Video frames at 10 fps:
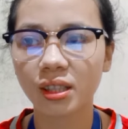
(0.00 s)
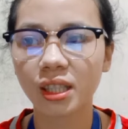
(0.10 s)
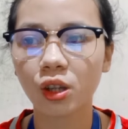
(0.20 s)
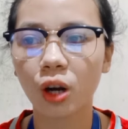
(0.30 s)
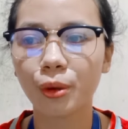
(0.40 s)

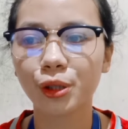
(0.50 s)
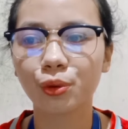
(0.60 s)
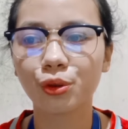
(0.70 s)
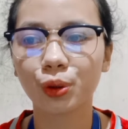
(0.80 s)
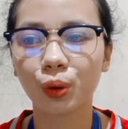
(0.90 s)
these hormones
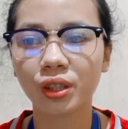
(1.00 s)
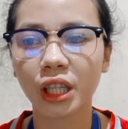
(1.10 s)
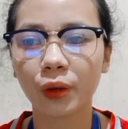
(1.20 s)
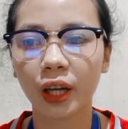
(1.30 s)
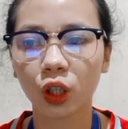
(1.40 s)
controls the
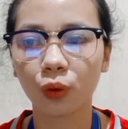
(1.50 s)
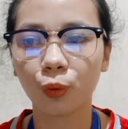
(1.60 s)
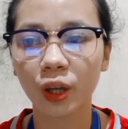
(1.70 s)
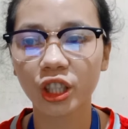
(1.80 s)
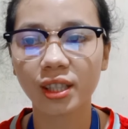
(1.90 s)
rate of
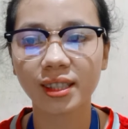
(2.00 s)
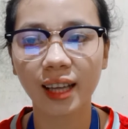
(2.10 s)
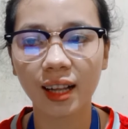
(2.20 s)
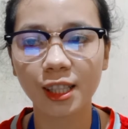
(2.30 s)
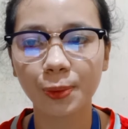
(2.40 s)
which
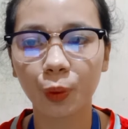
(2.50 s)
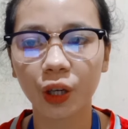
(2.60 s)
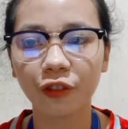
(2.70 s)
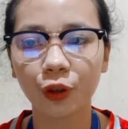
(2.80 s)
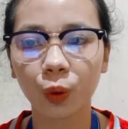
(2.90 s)
cells burn
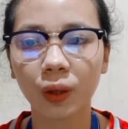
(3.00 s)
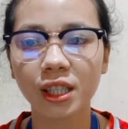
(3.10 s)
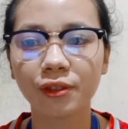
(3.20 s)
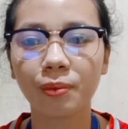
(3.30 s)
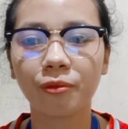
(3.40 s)
fuels
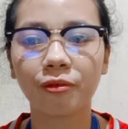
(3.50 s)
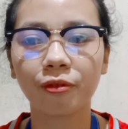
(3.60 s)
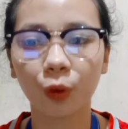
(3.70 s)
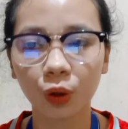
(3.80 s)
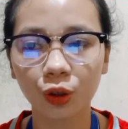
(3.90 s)
from
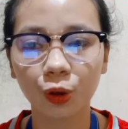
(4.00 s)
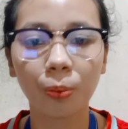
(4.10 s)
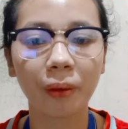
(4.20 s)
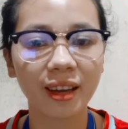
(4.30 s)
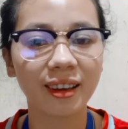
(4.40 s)
food to
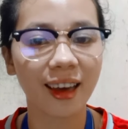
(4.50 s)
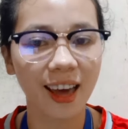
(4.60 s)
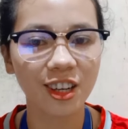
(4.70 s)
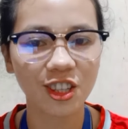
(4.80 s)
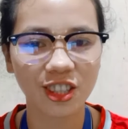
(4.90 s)
make
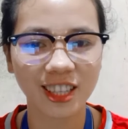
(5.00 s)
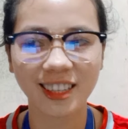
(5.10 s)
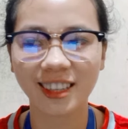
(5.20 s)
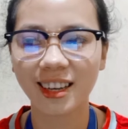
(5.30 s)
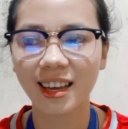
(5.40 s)
energy.
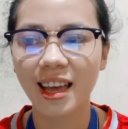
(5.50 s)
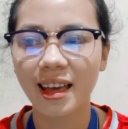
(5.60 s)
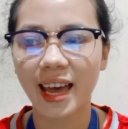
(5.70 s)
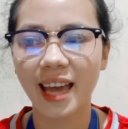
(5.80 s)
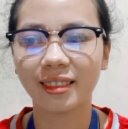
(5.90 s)

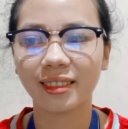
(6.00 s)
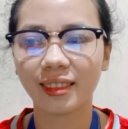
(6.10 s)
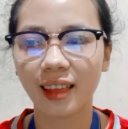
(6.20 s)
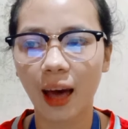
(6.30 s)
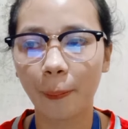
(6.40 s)
And
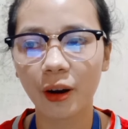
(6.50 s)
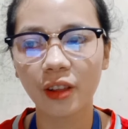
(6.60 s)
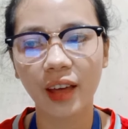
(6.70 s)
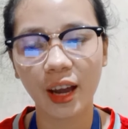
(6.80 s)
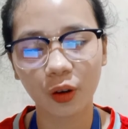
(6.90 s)
the
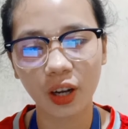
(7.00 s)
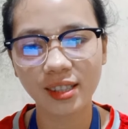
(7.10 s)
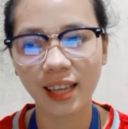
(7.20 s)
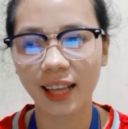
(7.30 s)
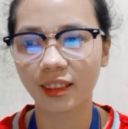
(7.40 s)
parathyroids
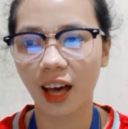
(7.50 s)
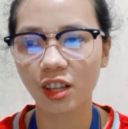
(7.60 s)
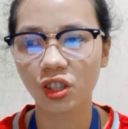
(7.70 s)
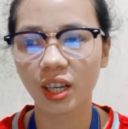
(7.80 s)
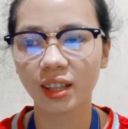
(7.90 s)

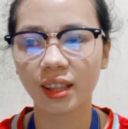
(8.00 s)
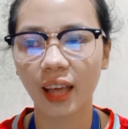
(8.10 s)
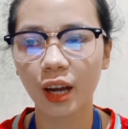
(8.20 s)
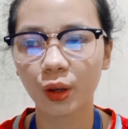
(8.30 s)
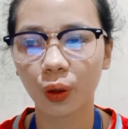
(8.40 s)
attached in the
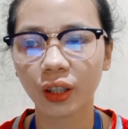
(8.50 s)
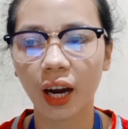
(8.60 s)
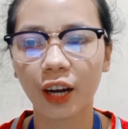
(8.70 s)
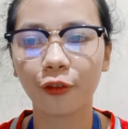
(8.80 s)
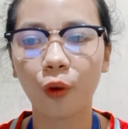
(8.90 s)
thyroid
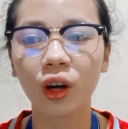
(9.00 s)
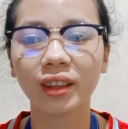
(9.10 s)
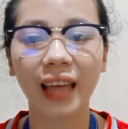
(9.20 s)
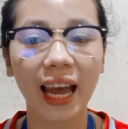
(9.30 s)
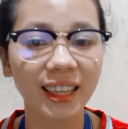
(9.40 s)
are four
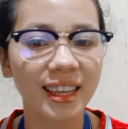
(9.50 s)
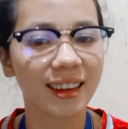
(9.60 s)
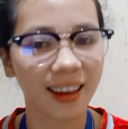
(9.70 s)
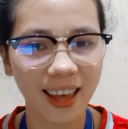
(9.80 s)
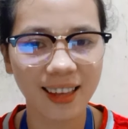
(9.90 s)
tiny
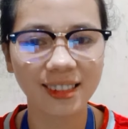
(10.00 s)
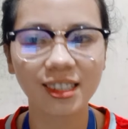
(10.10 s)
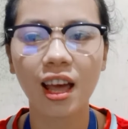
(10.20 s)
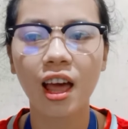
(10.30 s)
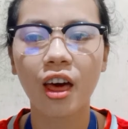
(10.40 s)
glands
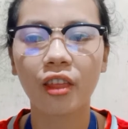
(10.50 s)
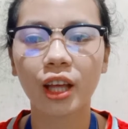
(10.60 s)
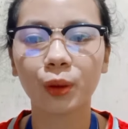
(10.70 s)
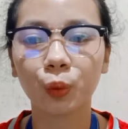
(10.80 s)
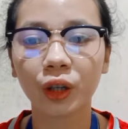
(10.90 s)

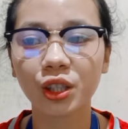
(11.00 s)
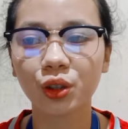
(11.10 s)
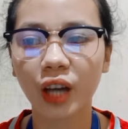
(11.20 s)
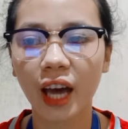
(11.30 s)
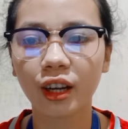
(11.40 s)
that work
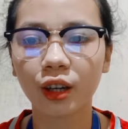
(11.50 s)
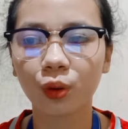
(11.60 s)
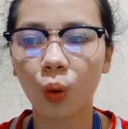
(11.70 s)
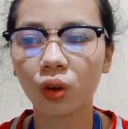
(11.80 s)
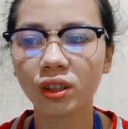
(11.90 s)
together
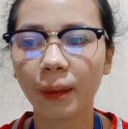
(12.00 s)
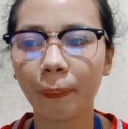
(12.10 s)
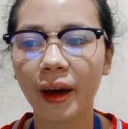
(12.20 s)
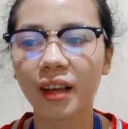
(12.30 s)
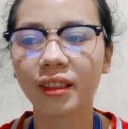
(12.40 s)
called the
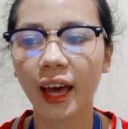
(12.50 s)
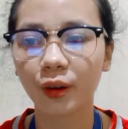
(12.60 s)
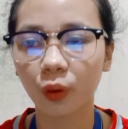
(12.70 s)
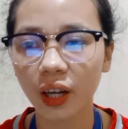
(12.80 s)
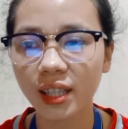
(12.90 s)

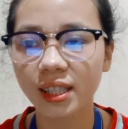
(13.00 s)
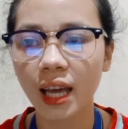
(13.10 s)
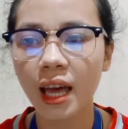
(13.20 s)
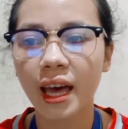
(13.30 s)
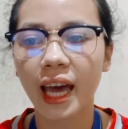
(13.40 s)
parathyroids,
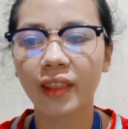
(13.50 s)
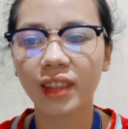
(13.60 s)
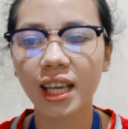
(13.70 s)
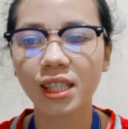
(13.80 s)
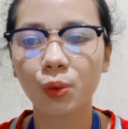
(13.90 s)
and
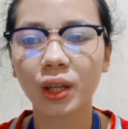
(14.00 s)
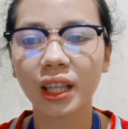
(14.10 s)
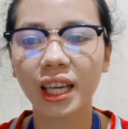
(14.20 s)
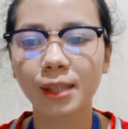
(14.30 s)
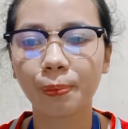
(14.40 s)
these
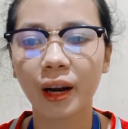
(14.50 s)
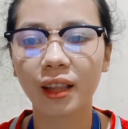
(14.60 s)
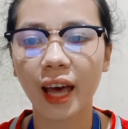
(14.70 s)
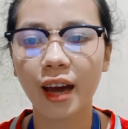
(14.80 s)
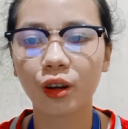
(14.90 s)
release
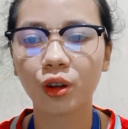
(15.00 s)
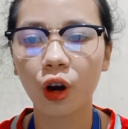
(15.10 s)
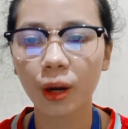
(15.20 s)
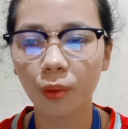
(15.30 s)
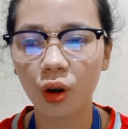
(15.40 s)
parathyroid
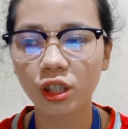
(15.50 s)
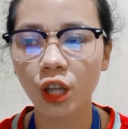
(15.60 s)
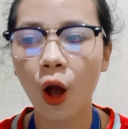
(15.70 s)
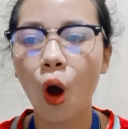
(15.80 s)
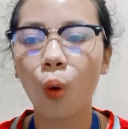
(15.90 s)
hormones
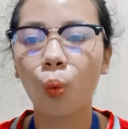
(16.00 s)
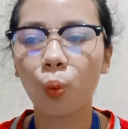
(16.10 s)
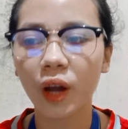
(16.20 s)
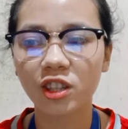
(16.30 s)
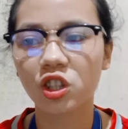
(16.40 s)

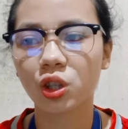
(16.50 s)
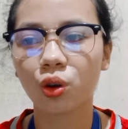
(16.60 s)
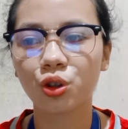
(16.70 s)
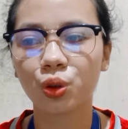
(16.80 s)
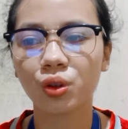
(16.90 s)
which
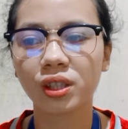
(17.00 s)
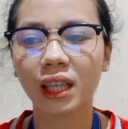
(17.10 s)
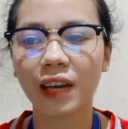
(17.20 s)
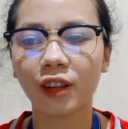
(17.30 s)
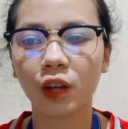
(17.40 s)
controls the
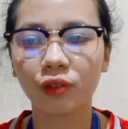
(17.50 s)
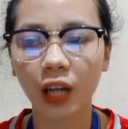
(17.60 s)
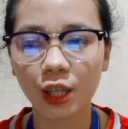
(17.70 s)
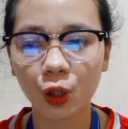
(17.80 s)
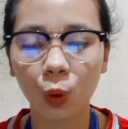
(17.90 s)
level of
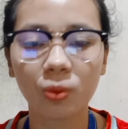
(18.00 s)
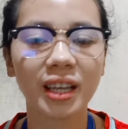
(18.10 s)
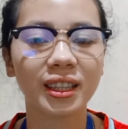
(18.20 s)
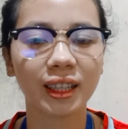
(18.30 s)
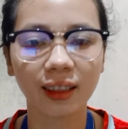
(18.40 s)
calcium
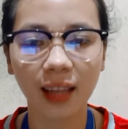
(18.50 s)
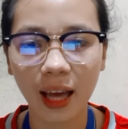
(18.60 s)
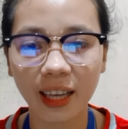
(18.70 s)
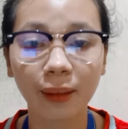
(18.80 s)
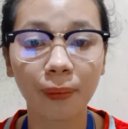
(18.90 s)
in
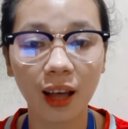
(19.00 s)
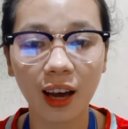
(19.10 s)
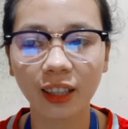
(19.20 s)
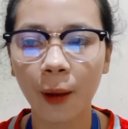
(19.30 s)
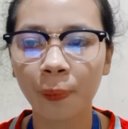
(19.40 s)
the
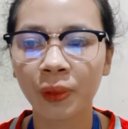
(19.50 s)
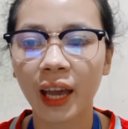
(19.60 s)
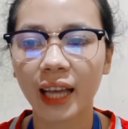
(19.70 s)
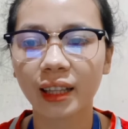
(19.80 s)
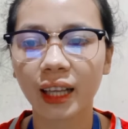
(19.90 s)
blood
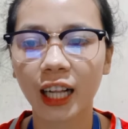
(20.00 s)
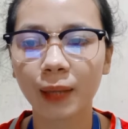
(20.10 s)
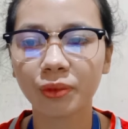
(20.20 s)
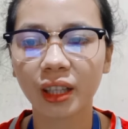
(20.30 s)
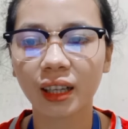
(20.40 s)
and
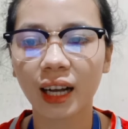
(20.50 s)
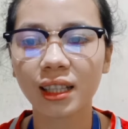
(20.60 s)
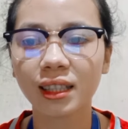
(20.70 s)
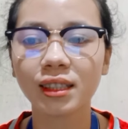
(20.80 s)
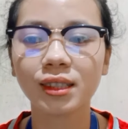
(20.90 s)
help the
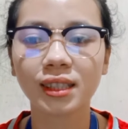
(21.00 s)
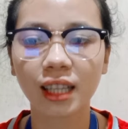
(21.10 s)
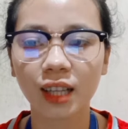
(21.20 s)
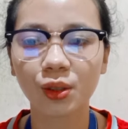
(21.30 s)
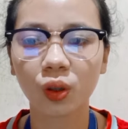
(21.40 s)

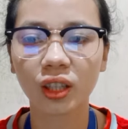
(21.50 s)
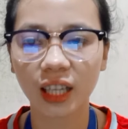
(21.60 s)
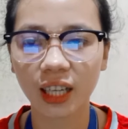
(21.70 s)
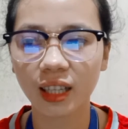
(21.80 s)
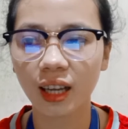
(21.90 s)

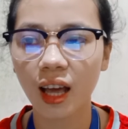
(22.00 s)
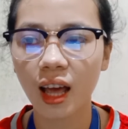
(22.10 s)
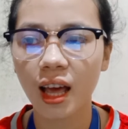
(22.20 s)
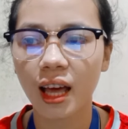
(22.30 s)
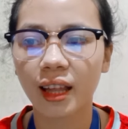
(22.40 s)
calcitonin
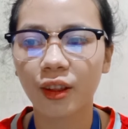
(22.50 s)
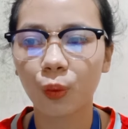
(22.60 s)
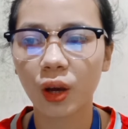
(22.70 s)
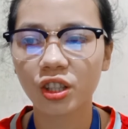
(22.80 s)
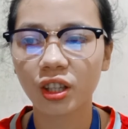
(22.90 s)

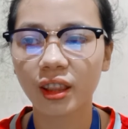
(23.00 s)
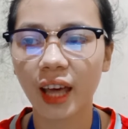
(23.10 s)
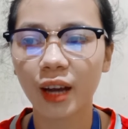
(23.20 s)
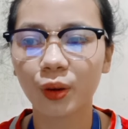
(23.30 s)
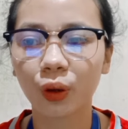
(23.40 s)
which
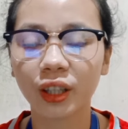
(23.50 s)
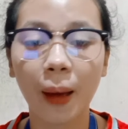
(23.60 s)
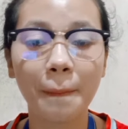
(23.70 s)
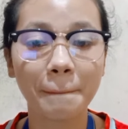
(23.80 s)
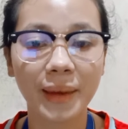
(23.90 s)
thyroid
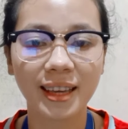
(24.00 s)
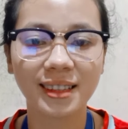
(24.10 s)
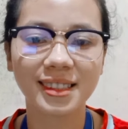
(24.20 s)
makes.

_Task item_
Set down each record above exactly as it stands and leave out all pictures.

_Exercise output_
Video frames at 10 fps:
(0.00 s)
(0.10 s)
(0.20 s)
(0.30 s)
(0.40 s)

(0.50 s)
(0.60 s)
(0.70 s)
(0.80 s)
(0.90 s)
these hormones
(1.00 s)
(1.10 s)
(1.20 s)
(1.30 s)
(1.40 s)
controls the
(1.50 s)
(1.60 s)
(1.70 s)
(1.80 s)
(1.90 s)
rate of
(2.00 s)
(2.10 s)
(2.20 s)
(2.30 s)
(2.40 s)
which
(2.50 s)
(2.60 s)
(2.70 s)
(2.80 s)
(2.90 s)
cells burn
(3.00 s)
(3.10 s)
(3.20 s)
(3.30 s)
(3.40 s)
fuels
(3.50 s)
(3.60 s)
(3.70 s)
(3.80 s)
(3.90 s)
from
(4.00 s)
(4.10 s)
(4.20 s)
(4.30 s)
(4.40 s)
food to
(4.50 s)
(4.60 s)
(4.70 s)
(4.80 s)
(4.90 s)
make
(5.00 s)
(5.10 s)
(5.20 s)
(5.30 s)
(5.40 s)
energy.
(5.50 s)
(5.60 s)
(5.70 s)
(5.80 s)
(5.90 s)

(6.00 s)
(6.10 s)
(6.20 s)
(6.30 s)
(6.40 s)
And
(6.50 s)
(6.60 s)
(6.70 s)
(6.80 s)
(6.90 s)
the
(7.00 s)
(7.10 s)
(7.20 s)
(7.30 s)
(7.40 s)
parathyroids
(7.50 s)
(7.60 s)
(7.70 s)
(7.80 s)
(7.90 s)

(8.00 s)
(8.10 s)
(8.20 s)
(8.30 s)
(8.40 s)
attached in the
(8.50 s)
(8.60 s)
(8.70 s)
(8.80 s)
(8.90 s)
thyroid
(9.00 s)
(9.10 s)
(9.20 s)
(9.30 s)
(9.40 s)
are four
(9.50 s)
(9.60 s)
(9.70 s)
(9.80 s)
(9.90 s)
tiny
(10.00 s)
(10.10 s)
(10.20 s)
(10.30 s)
(10.40 s)
glands
(10.50 s)
(10.60 s)
(10.70 s)
(10.80 s)
(10.90 s)

(11.00 s)
(11.10 s)
(11.20 s)
(11.30 s)
(11.40 s)
that work
(11.50 s)
(11.60 s)
(11.70 s)
(11.80 s)
(11.90 s)
together
(12.00 s)
(12.10 s)
(12.20 s)
(12.30 s)
(12.40 s)
called the
(12.50 s)
(12.60 s)
(12.70 s)
(12.80 s)
(12.90 s)

(13.00 s)
(13.10 s)
(13.20 s)
(13.30 s)
(13.40 s)
parathyroids,
(13.50 s)
(13.60 s)
(13.70 s)
(13.80 s)
(13.90 s)
and
(14.00 s)
(14.10 s)
(14.20 s)
(14.30 s)
(14.40 s)
these
(14.50 s)
(14.60 s)
(14.70 s)
(14.80 s)
(14.90 s)
release
(15.00 s)
(15.10 s)
(15.20 s)
(15.30 s)
(15.40 s)
parathyroid
(15.50 s)
(15.60 s)
(15.70 s)
(15.80 s)
(15.90 s)
hormones
(16.00 s)
(16.10 s)
(16.20 s)
(16.30 s)
(16.40 s)

(16.50 s)
(16.60 s)
(16.70 s)
(16.80 s)
(16.90 s)
which
(17.00 s)
(17.10 s)
(17.20 s)
(17.30 s)
(17.40 s)
controls the
(17.50 s)
(17.60 s)
(17.70 s)
(17.80 s)
(17.90 s)
level of
(18.00 s)
(18.10 s)
(18.20 s)
(18.30 s)
(18.40 s)
calcium
(18.50 s)
(18.60 s)
(18.70 s)
(18.80 s)
(18.90 s)
in
(19.00 s)
(19.10 s)
(19.20 s)
(19.30 s)
(19.40 s)
the
(19.50 s)
(19.60 s)
(19.70 s)
(19.80 s)
(19.90 s)
blood
(20.00 s)
(20.10 s)
(20.20 s)
(20.30 s)
(20.40 s)
and
(20.50 s)
(20.60 s)
(20.70 s)
(20.80 s)
(20.90 s)
help the
(21.00 s)
(21.10 s)
(21.20 s)
(21.30 s)
(21.40 s)

(21.50 s)
(21.60 s)
(21.70 s)
(21.80 s)
(21.90 s)

(22.00 s)
(22.10 s)
(22.20 s)
(22.30 s)
(22.40 s)
calcitonin
(22.50 s)
(22.60 s)
(22.70 s)
(22.80 s)
(22.90 s)

(23.00 s)
(23.10 s)
(23.20 s)
(23.30 s)
(23.40 s)
which
(23.50 s)
(23.60 s)
(23.70 s)
(23.80 s)
(23.90 s)
thyroid
(24.00 s)
(24.10 s)
(24.20 s)
makes.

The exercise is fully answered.